▶ [WORK TASK]: Output the line containing "(2.00 s to 3.00 s)" and each line after it through the end of the data, exactly as written, with pictures left out.
[Opening SOURCE RECORDS section]
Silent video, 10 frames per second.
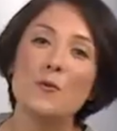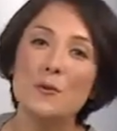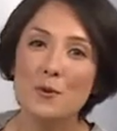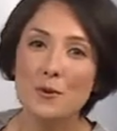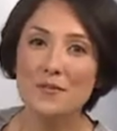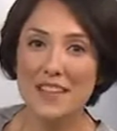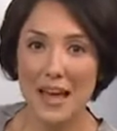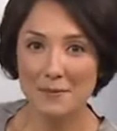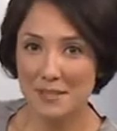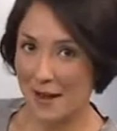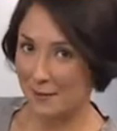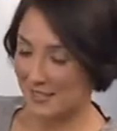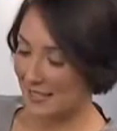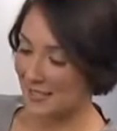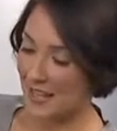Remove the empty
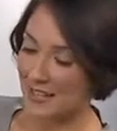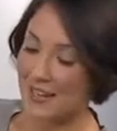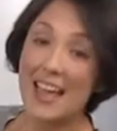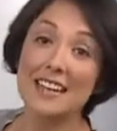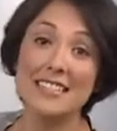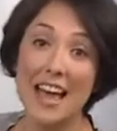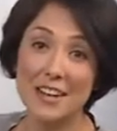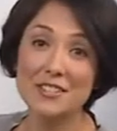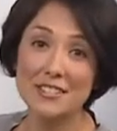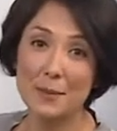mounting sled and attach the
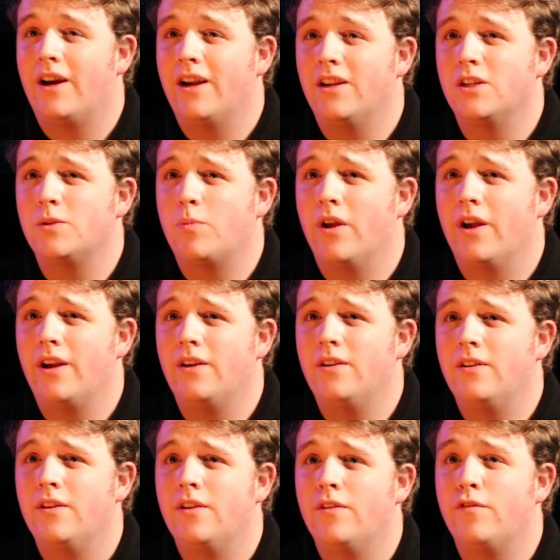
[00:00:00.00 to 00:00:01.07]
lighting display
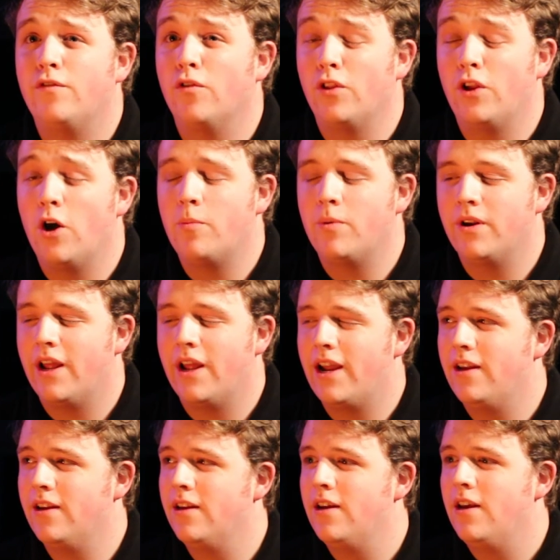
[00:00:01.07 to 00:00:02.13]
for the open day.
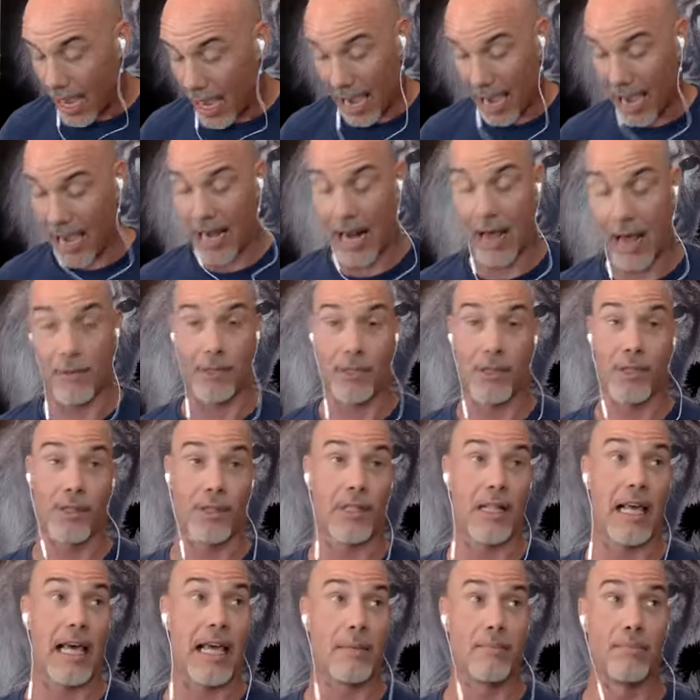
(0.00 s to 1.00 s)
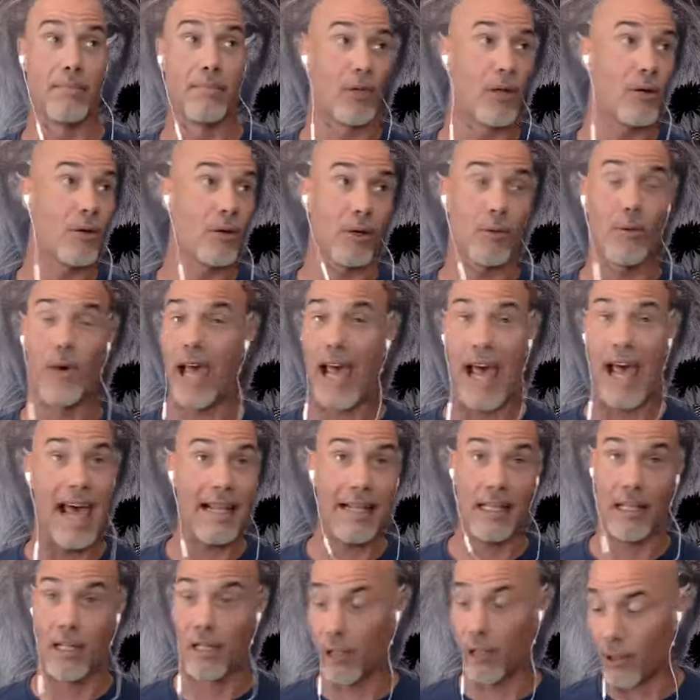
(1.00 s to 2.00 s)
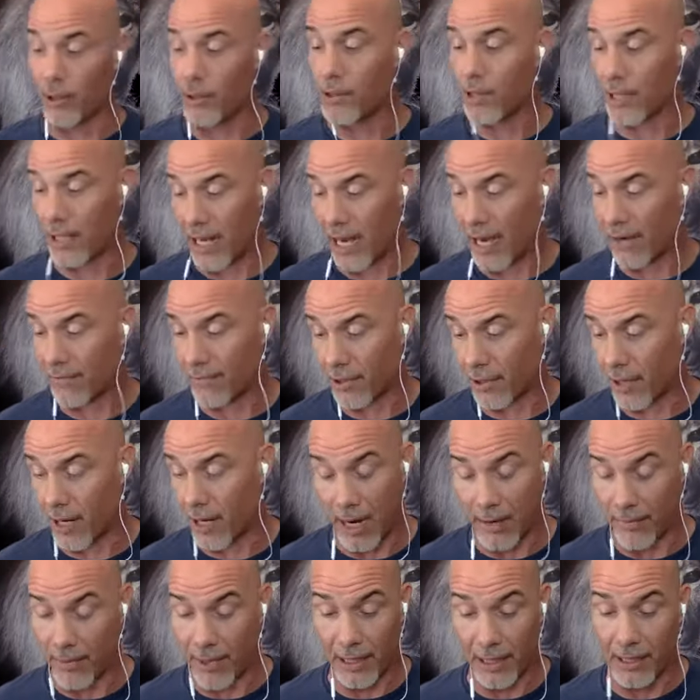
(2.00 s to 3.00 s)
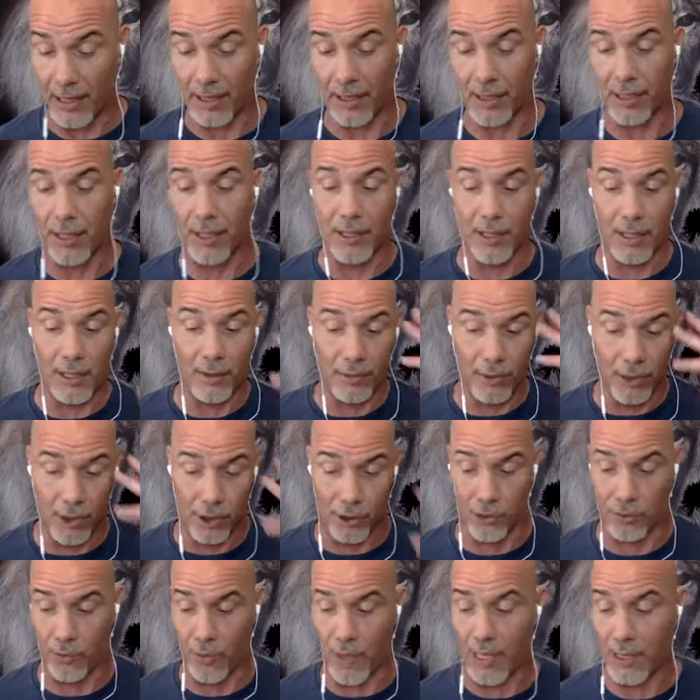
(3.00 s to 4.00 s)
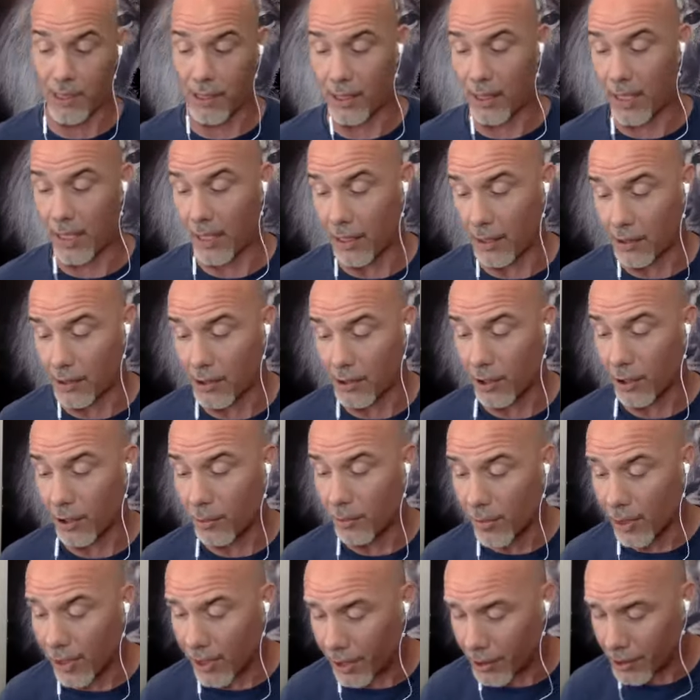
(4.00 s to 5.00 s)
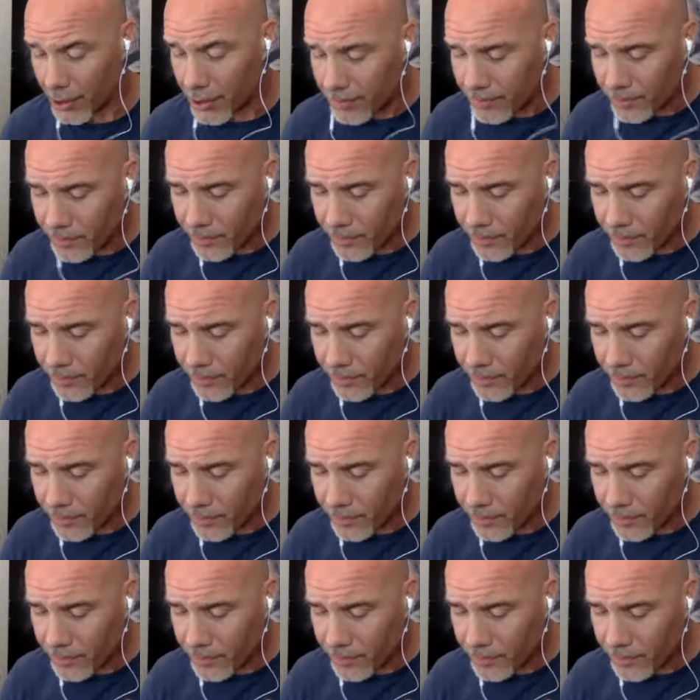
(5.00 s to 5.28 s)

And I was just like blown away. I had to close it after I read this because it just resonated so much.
[Closing SOURCE RECORDS section]
▶ [SOLVED PROBLEM]:
(2.00 s to 3.00 s)
(3.00 s to 4.00 s)
(4.00 s to 5.00 s)
(5.00 s to 5.28 s)

And I was just like blown away. I had to close it after I read this because it just resonated so much.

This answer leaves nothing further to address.